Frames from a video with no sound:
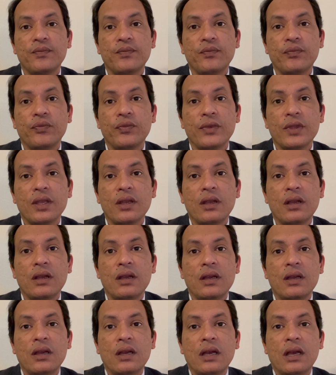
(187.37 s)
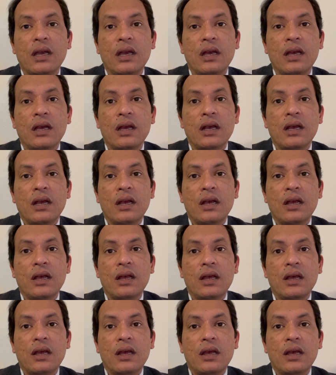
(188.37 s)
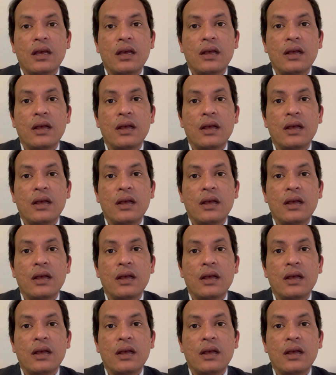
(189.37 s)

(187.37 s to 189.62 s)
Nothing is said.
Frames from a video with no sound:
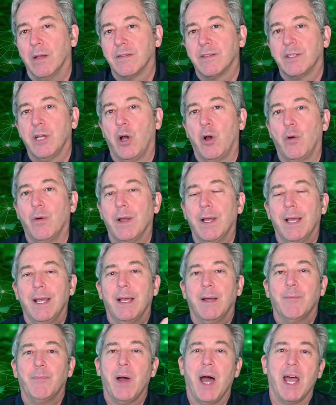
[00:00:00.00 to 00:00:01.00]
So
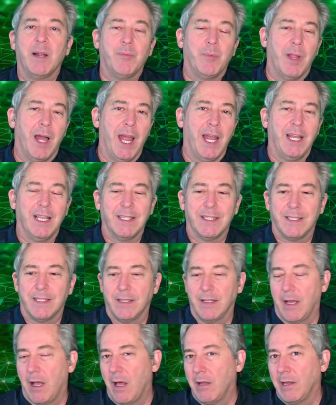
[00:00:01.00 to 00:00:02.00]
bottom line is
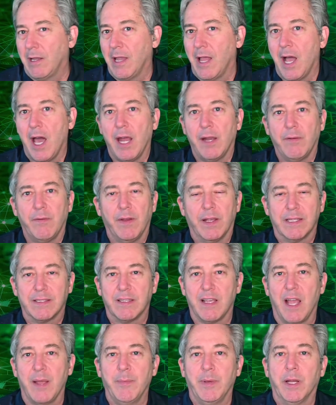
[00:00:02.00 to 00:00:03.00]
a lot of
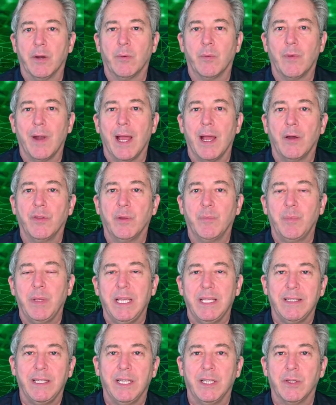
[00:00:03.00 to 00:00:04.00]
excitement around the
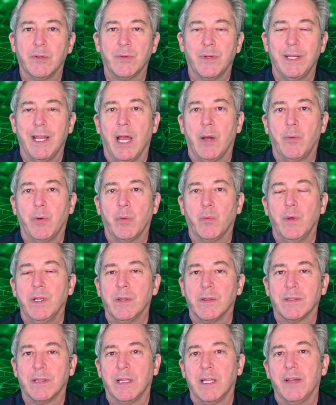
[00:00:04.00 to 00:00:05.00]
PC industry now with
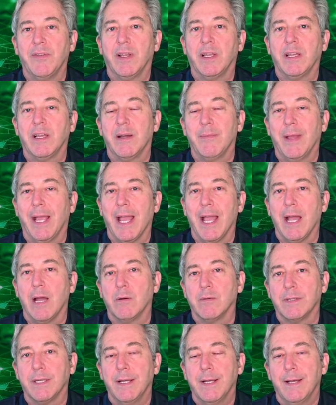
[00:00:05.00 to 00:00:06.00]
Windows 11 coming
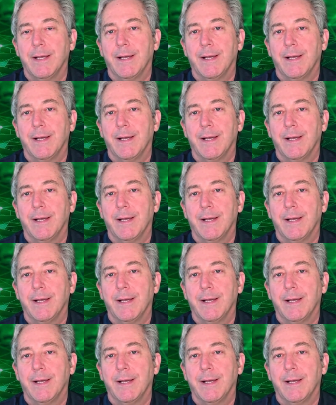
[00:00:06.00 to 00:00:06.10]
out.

---

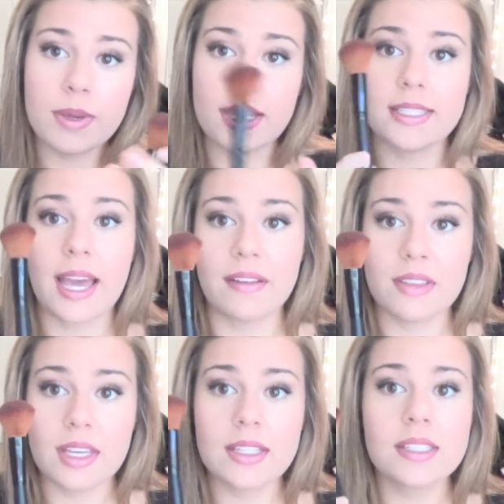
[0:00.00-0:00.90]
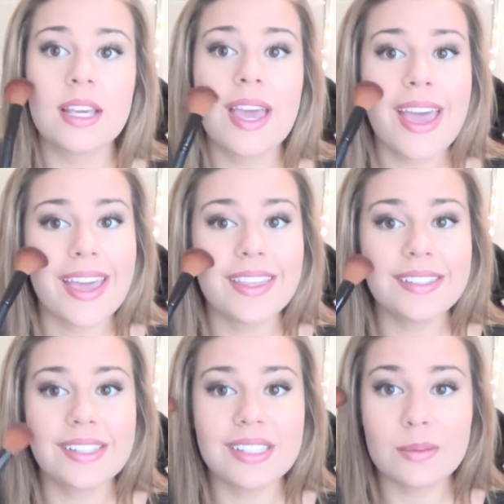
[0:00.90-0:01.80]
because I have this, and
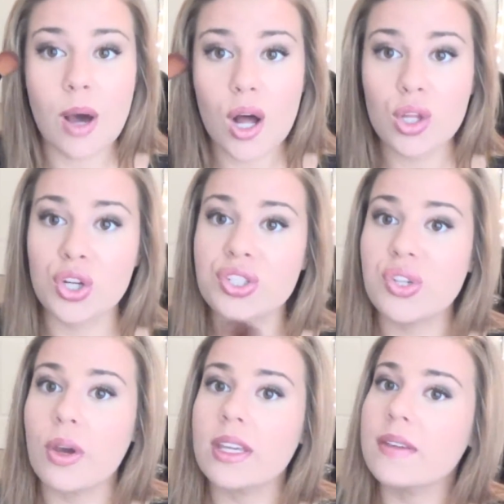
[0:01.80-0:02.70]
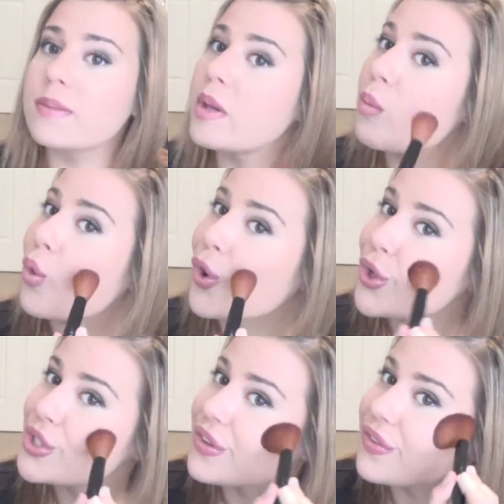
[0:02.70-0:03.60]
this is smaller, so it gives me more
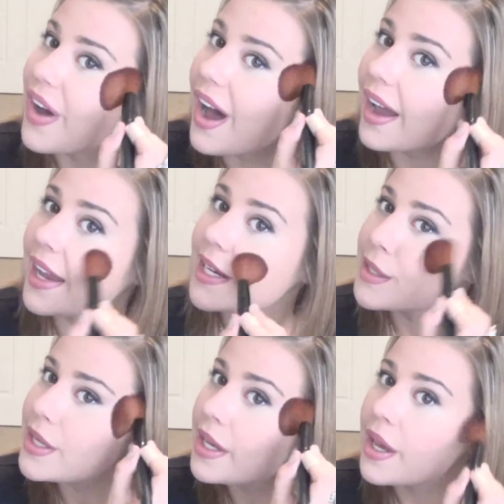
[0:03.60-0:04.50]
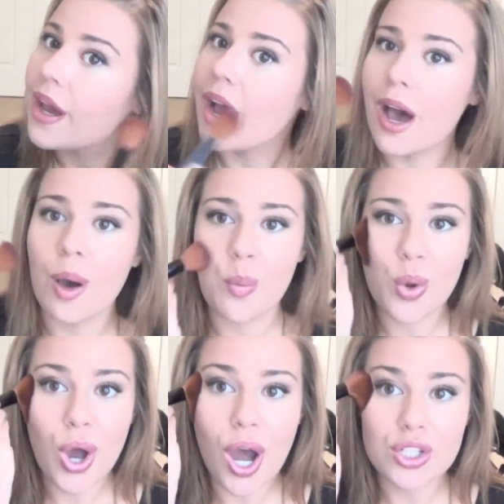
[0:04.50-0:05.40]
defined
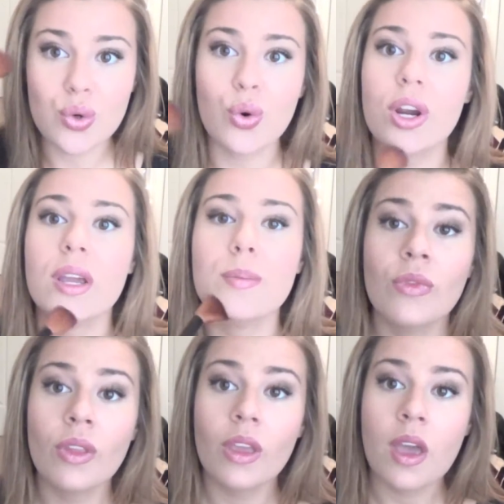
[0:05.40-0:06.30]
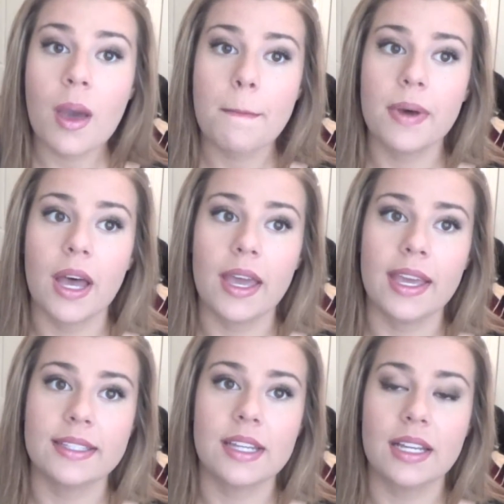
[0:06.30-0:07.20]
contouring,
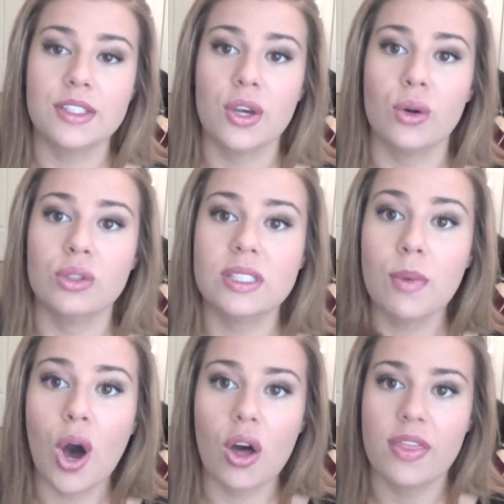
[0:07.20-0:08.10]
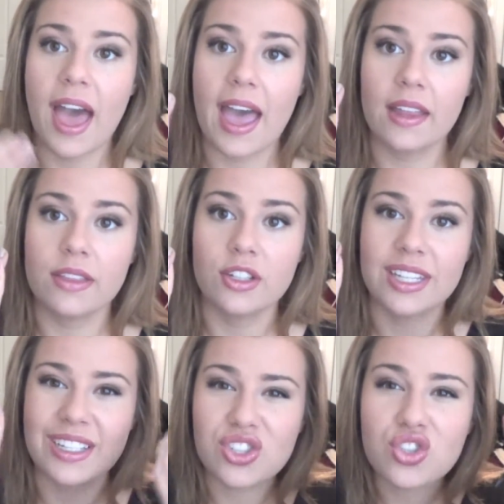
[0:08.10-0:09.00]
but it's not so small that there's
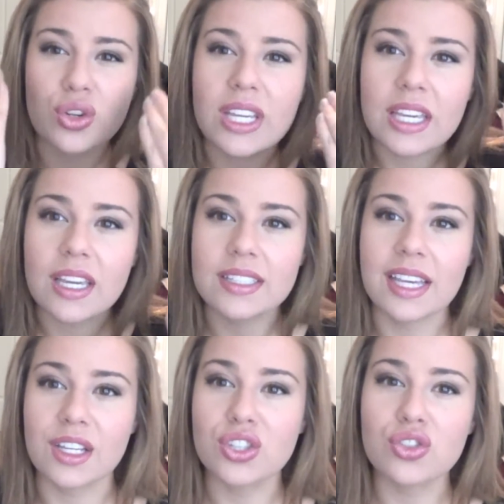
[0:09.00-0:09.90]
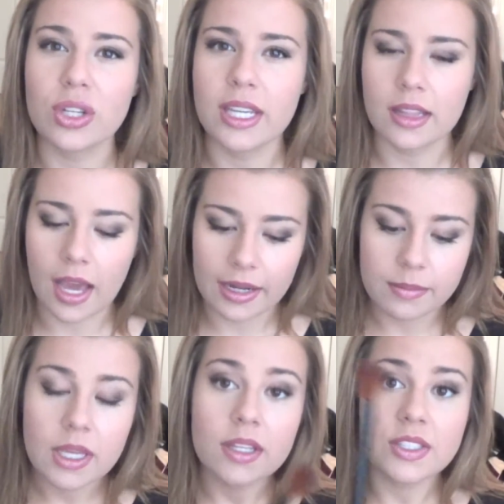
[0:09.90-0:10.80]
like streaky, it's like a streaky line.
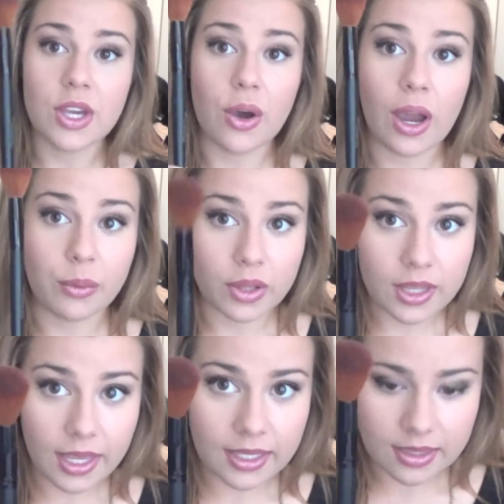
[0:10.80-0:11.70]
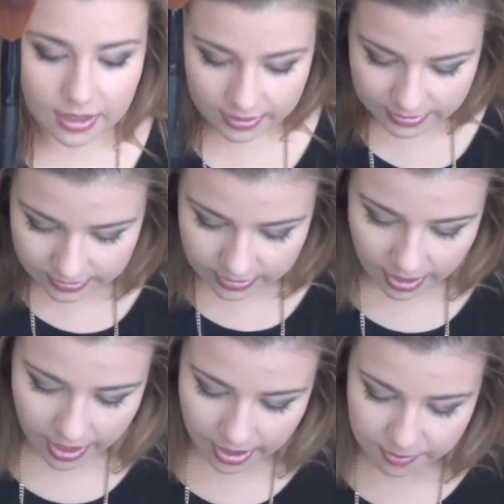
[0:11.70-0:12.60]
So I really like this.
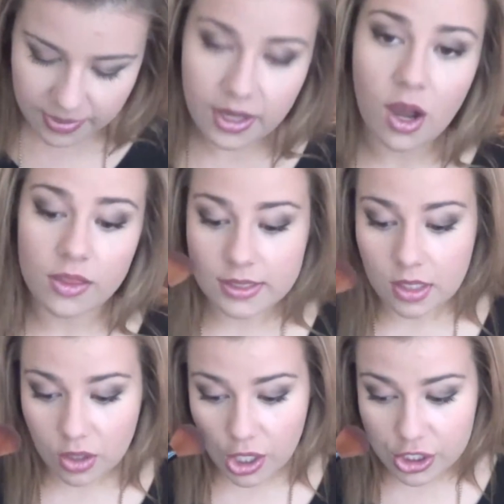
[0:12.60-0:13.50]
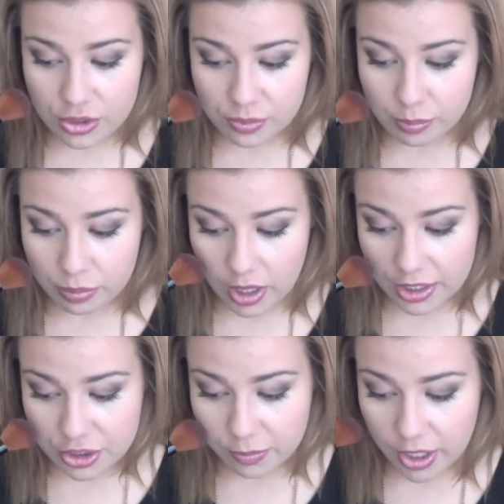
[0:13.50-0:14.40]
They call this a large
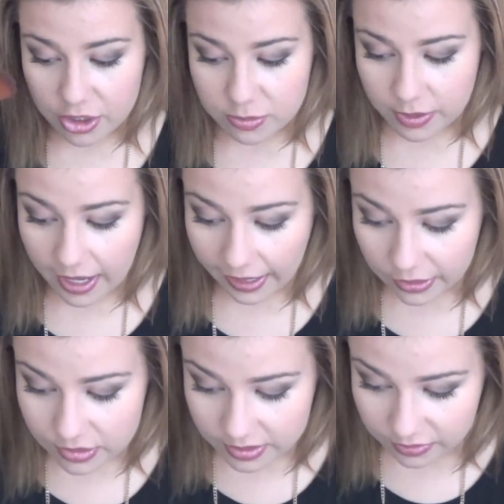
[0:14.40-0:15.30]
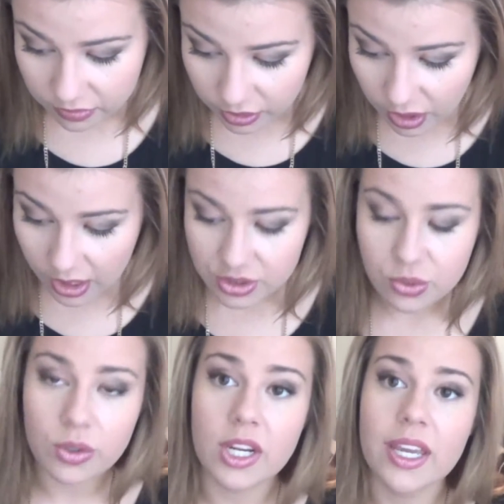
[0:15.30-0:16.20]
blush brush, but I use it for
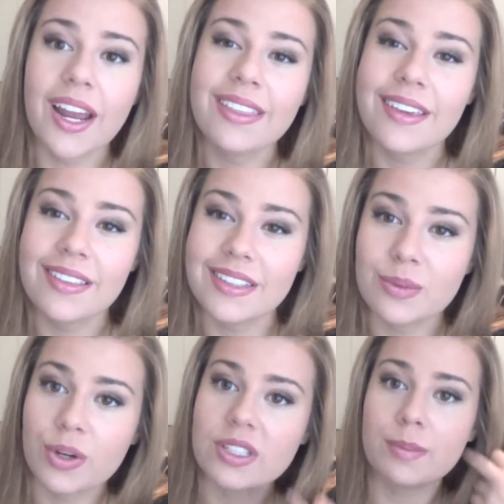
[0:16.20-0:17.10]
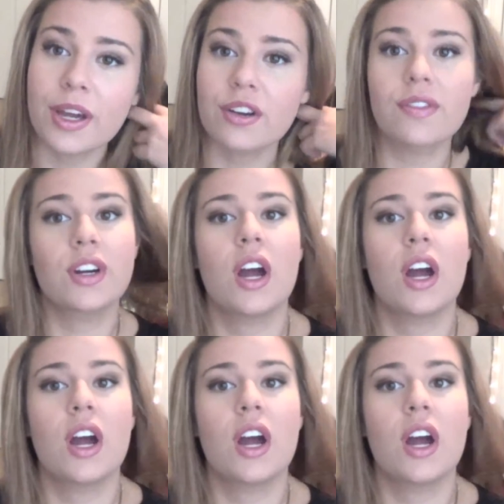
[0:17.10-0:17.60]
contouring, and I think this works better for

### Task objective
When you reach the line that has "[0:07.20-0:08.10]" in the data above, start repeating lines exactly, and stop after the line that has "[0:16.20-0:17.10]"; pictures stay out.

### Answer to this exercise
[0:07.20-0:08.10]
[0:08.10-0:09.00]
but it's not so small that there's
[0:09.00-0:09.90]
[0:09.90-0:10.80]
like streaky, it's like a streaky line.
[0:10.80-0:11.70]
[0:11.70-0:12.60]
So I really like this.
[0:12.60-0:13.50]
[0:13.50-0:14.40]
They call this a large
[0:14.40-0:15.30]
[0:15.30-0:16.20]
blush brush, but I use it for
[0:16.20-0:17.10]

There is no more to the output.